Stored entries
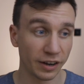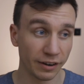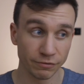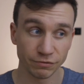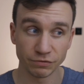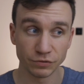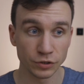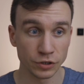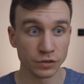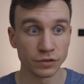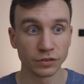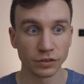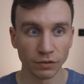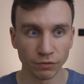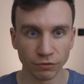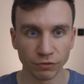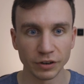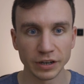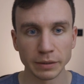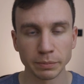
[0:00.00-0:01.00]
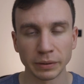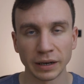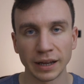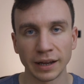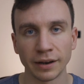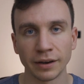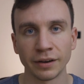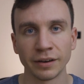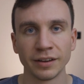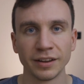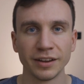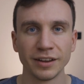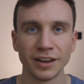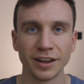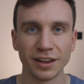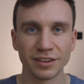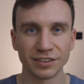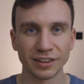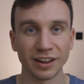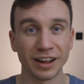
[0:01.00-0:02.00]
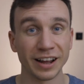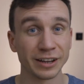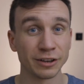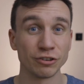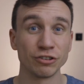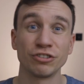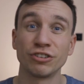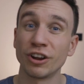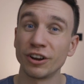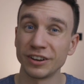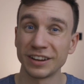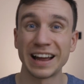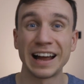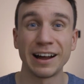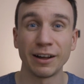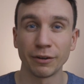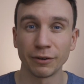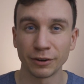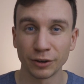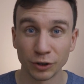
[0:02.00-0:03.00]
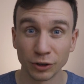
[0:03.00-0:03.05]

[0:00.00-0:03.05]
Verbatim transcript: I've used the free plan so that I can show you how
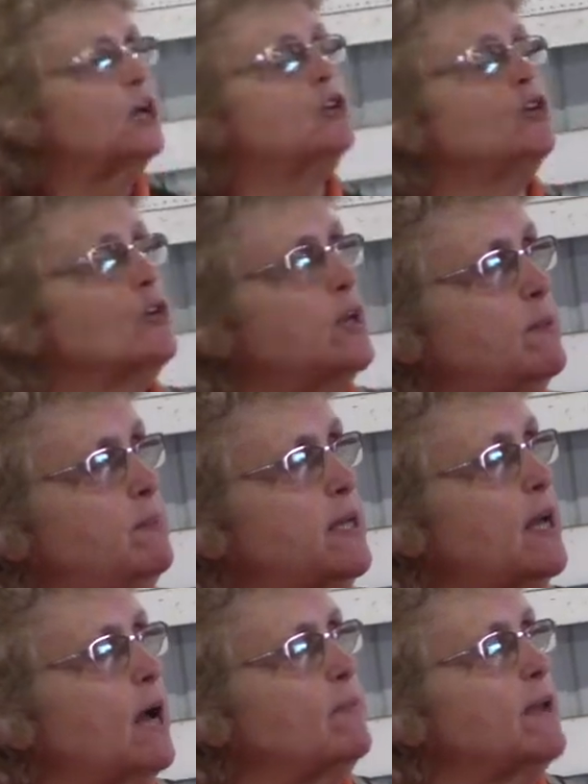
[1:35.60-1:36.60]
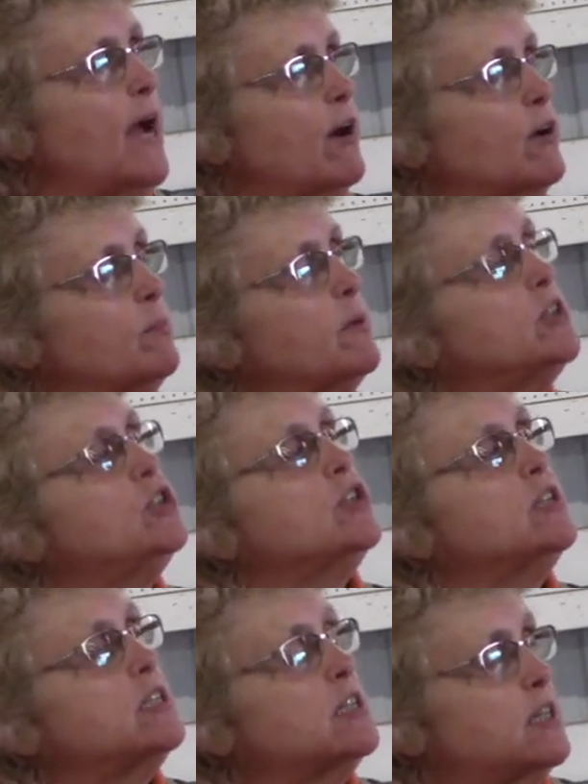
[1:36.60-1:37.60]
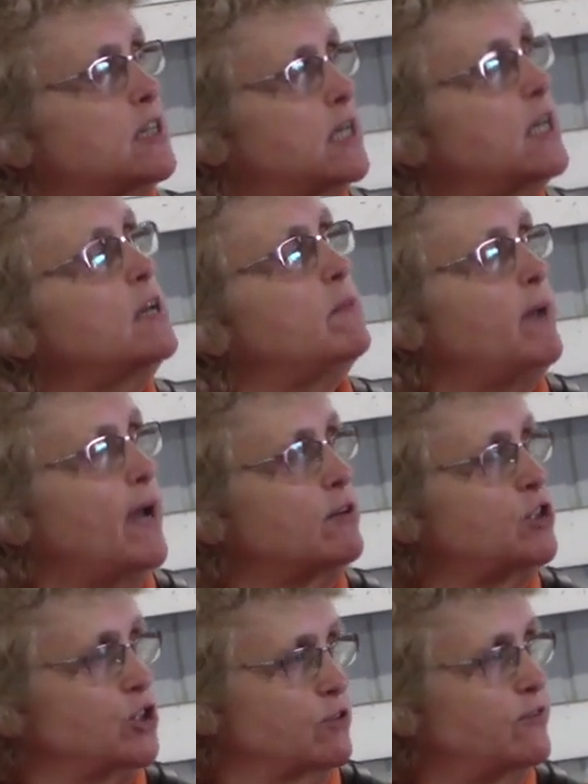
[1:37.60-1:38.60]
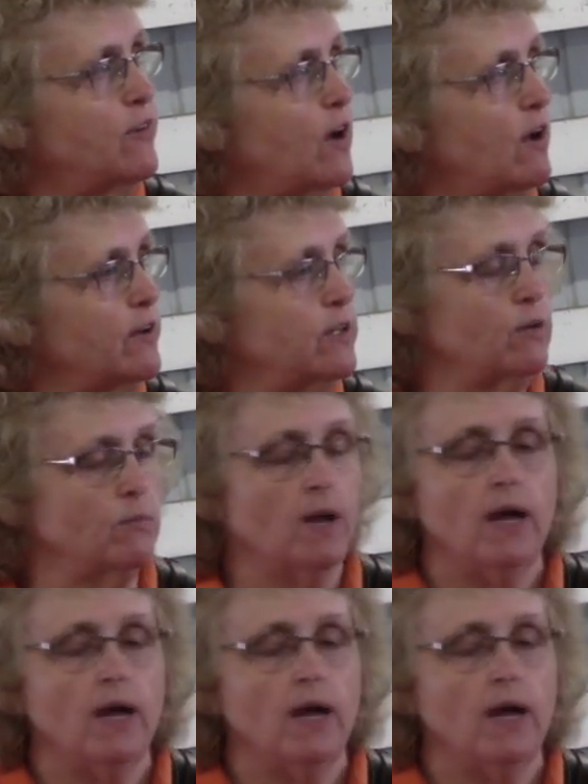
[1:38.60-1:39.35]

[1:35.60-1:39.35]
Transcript: you're going to become louder, but just think about your volume.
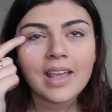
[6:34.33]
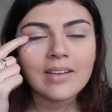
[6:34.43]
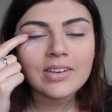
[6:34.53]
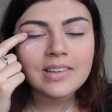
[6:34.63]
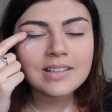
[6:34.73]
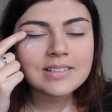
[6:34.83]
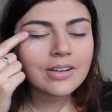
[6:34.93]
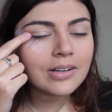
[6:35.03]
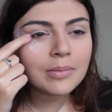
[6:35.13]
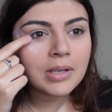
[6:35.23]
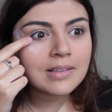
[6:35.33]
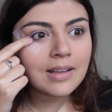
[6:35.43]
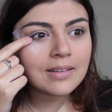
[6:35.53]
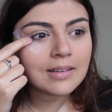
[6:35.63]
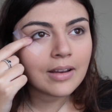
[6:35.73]
Everything's starting to make
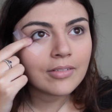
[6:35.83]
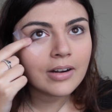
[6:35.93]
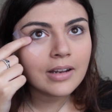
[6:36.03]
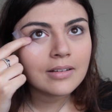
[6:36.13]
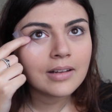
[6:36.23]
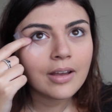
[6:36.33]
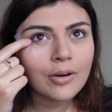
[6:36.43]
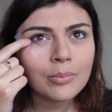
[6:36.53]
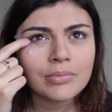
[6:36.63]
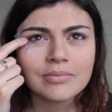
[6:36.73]
sense now, right? I hope.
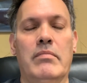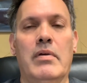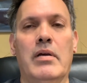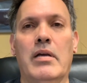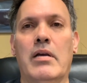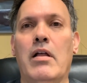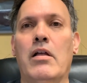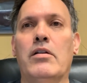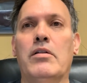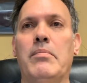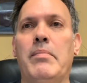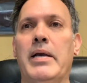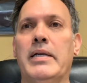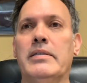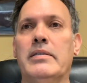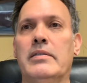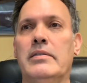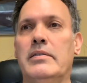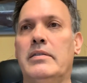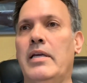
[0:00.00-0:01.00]
I call it a
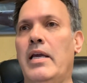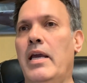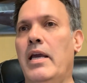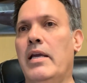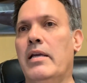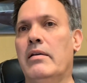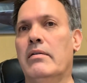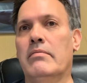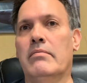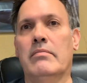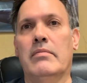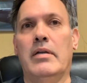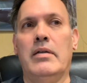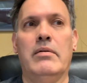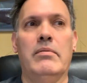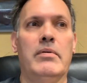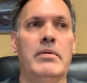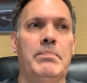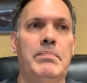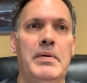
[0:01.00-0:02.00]
Mexican tank. I
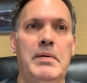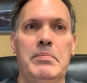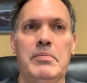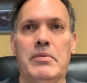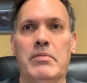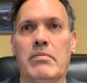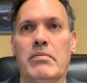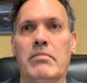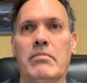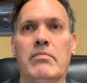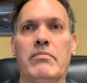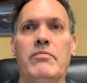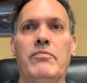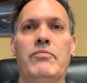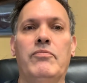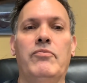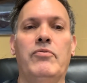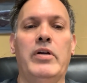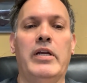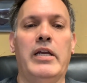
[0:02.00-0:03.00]
don't want people
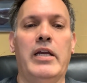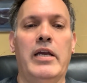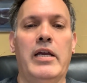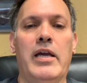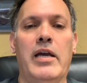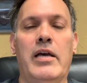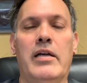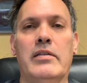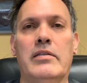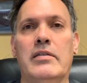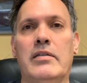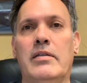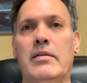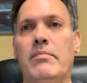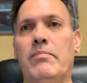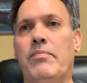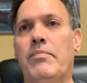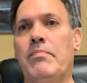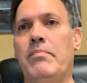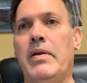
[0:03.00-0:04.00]
freaking out that
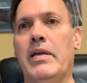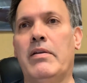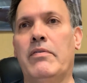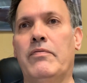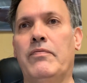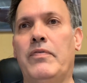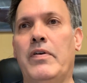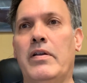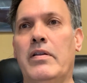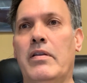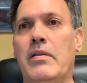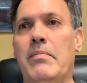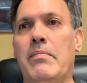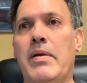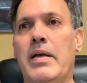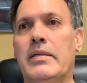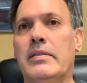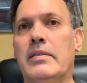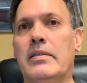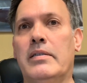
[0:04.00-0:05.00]
I'm making fun of the
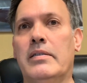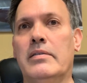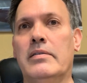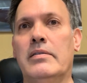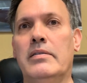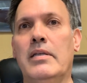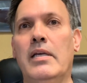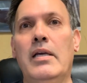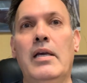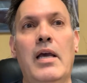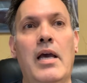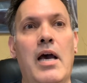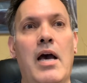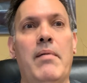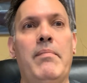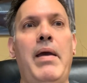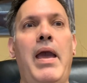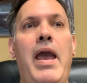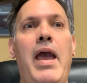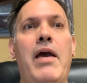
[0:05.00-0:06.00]
Mexicans.
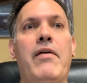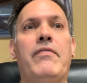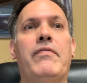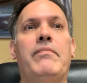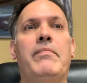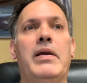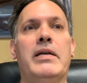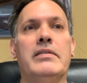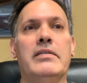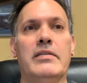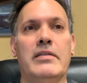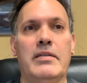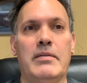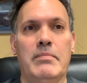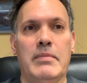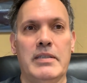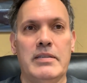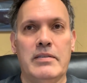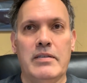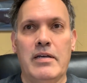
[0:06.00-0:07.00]
I'm half Mexican
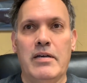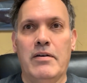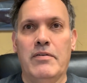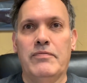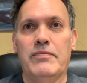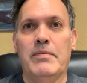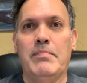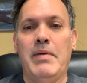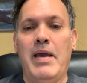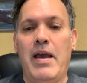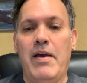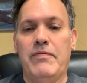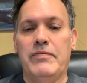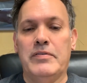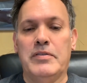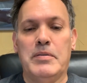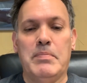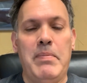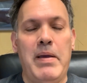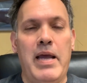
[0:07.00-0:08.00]
myself. I'm half
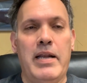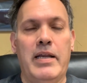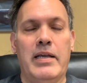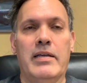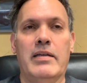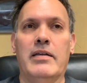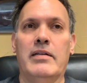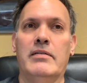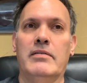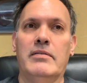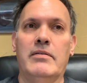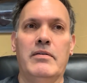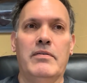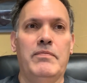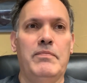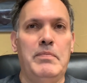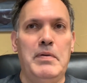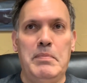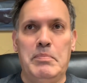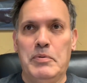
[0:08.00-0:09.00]
Hispanic. I don't know
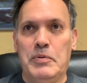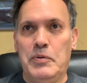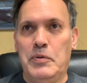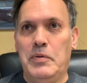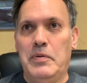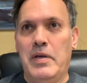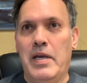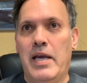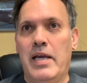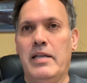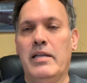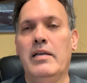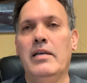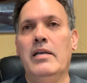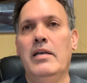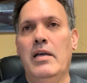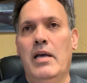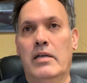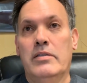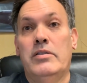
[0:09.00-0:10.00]
if people knew that.
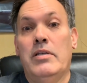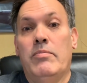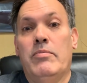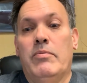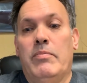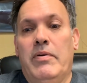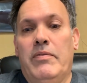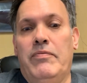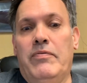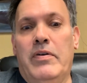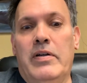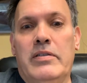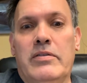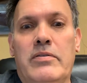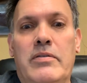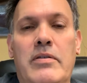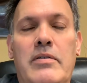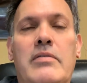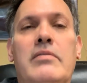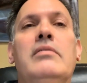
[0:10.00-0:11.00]
Some of my friends
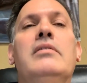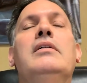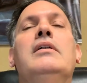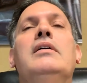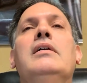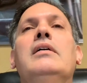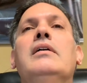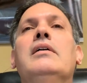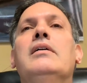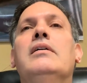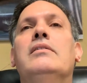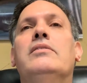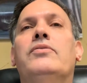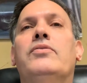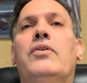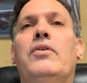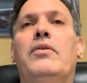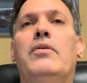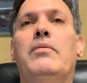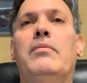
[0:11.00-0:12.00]
do. So
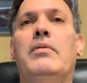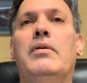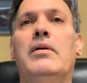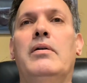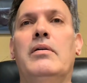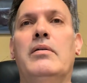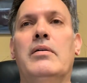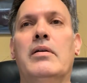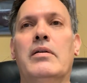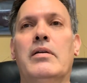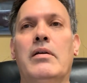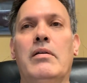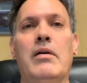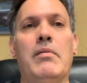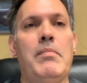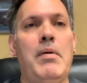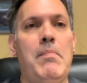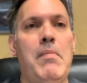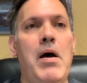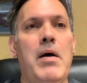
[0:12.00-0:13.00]
on
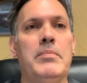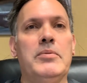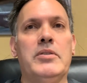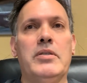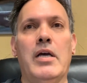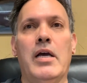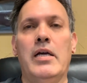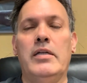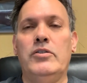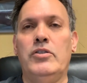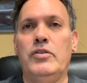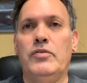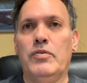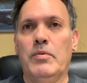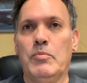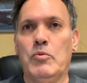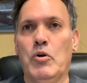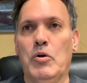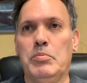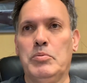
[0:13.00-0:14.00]
my mom's side, she's
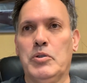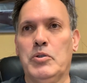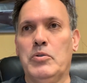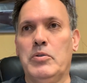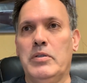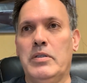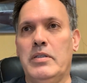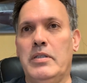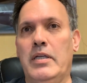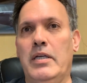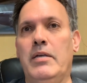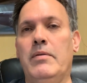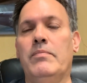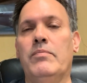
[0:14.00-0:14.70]
from Corpus Christi,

• [Exercise brief]:
Copy out all the data exactly. No images belong in the copy.

• [Task solution]:
[0:00.00-0:01.00]
[0:01.00-0:02.00]
[0:02.00-0:03.00]
[0:03.00-0:03.05]

[0:00.00-0:03.05]
Verbatim transcript: I've used the free plan so that I can show you how
[1:35.60-1:36.60]
[1:36.60-1:37.60]
[1:37.60-1:38.60]
[1:38.60-1:39.35]

[1:35.60-1:39.35]
Transcript: you're going to become louder, but just think about your volume.
[6:34.33]
[6:34.43]
[6:34.53]
[6:34.63]
[6:34.73]
[6:34.83]
[6:34.93]
[6:35.03]
[6:35.13]
[6:35.23]
[6:35.33]
[6:35.43]
[6:35.53]
[6:35.63]
[6:35.73]
Everything's starting to make
[6:35.83]
[6:35.93]
[6:36.03]
[6:36.13]
[6:36.23]
[6:36.33]
[6:36.43]
[6:36.53]
[6:36.63]
[6:36.73]
sense now, right? I hope.
[0:00.00-0:01.00]
I call it a
[0:01.00-0:02.00]
Mexican tank. I
[0:02.00-0:03.00]
don't want people
[0:03.00-0:04.00]
freaking out that
[0:04.00-0:05.00]
I'm making fun of the
[0:05.00-0:06.00]
Mexicans.
[0:06.00-0:07.00]
I'm half Mexican
[0:07.00-0:08.00]
myself. I'm half
[0:08.00-0:09.00]
Hispanic. I don't know
[0:09.00-0:10.00]
if people knew that.
[0:10.00-0:11.00]
Some of my friends
[0:11.00-0:12.00]
do. So
[0:12.00-0:13.00]
on
[0:13.00-0:14.00]
my mom's side, she's
[0:14.00-0:14.70]
from Corpus Christi,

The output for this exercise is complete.